The EDPS welcomes any feedback and suggestions for improvements to be sent to: email@example.com
Website Evidence Collector
The tool collects evidence of personal data processing, such as cookies, or requests to third parties. The collection parameters are configured ahead of the inspection and then collection is carried out automatically. The collected evidence, structured in a human- and machine-readable format (YAML and HTML), allows website controllers, data protection officers and end users to understand better which information is transferred and stored during a visit of a website, i.e. the consecutive loading of a number of web pages without giving consent or logging in.
The tool starts Chromium, i.e. a stripped down open source version of the Chrome browser, with a new user profile and loads all web pages included in the visit one after another with no further user interaction. During the visit, the tool collects amongst others:
1. web page screenshots
2. list with HTTP links from the entry web page, categorised by:
- a. internal link (same website),
- b. external link
- c. link to social networks and collaboration services
3. list of visited web pages
4. information stored in HTML5 local storage (including the responsible web page and component causing processing)
5. all cookies in the browser profile (including the responsible web page and component causing processing)
6. the HTTP traffic between the browser and the Internet as HAR file, in particular
- a. list of requests identified by EasyPrivacy filter list to cause behaviour tracking (including the responsible web page)
- b. list of requested first- and third-party hosts
7. all messages exchanged via Web Sockets (alternative transmission method to HTTP requests)
Compatibility and Installation
The Website Evidence Collector should be compatible with Windows, MacOS, Linux and all platforms that support NodeJS and Chromium. However, the EDPS has run the Website Evidence Collector only on Linux and MacOS. For an installation on MacOS and Linux without administrator privileges, please follow our advice in the FAQ on Github or as part of the software download.
To use the tool, you will first need to install Node.js and the Node.js package manager (NPM). You then have two options:
a) obtain the package file linked to below, extract the archive and follow the instructions in the README.md file.
b) install the package directly from the command line by following the instructions on our dedicated GitHub page, see video tutorial here below for a demonstration.
Please read carefully the EUPL licensing conditions. As stipulated in its Section 7, the EDPS provides this tool on an ‘as is’ basis and without warranties of any kind, including fitness for a particular purpose, absence of defects or errors, or accuracy.
With the new EU data protection legislation applicable, in particular Regulation (EU) 2016/679 (General Data Protection Regulation, GDPR) and the Data Protection Regulation (EU) 2018/1725 for Union institutions, bodies, offices and agencies, many websites have updated their privacy consent management mechanisms and rethought their personal data processing operations.
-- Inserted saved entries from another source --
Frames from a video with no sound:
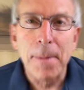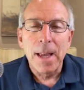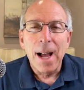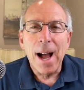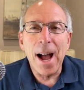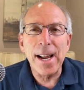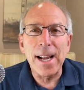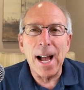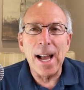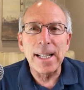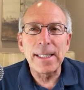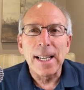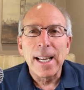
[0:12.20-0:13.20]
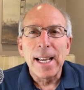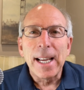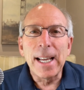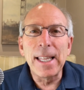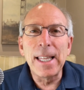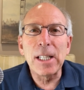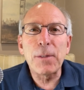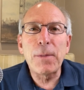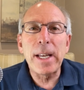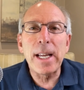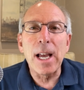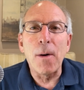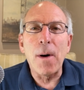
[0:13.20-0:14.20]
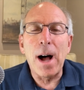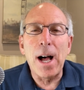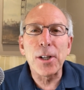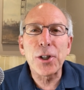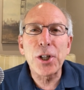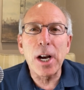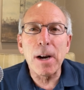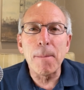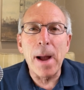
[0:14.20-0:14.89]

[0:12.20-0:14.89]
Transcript: Hi guys, in this video, I'll share my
This change, plus personal data breaches on websites, led to an increasing public awareness on privacy issues of websites and resulted in an increasing number of complaints to supervisory authorities.
This EDPS tool allows laypersons after a brief introduction to gather evidence on personal data processing operations of websites using a reproducible, reliable, and fast method. No third-party cloud service is involved to gather evidence. The tool is self-consistent and can be used in intranets without internet access. The open software license allows experts to adapt the tools to their own needs.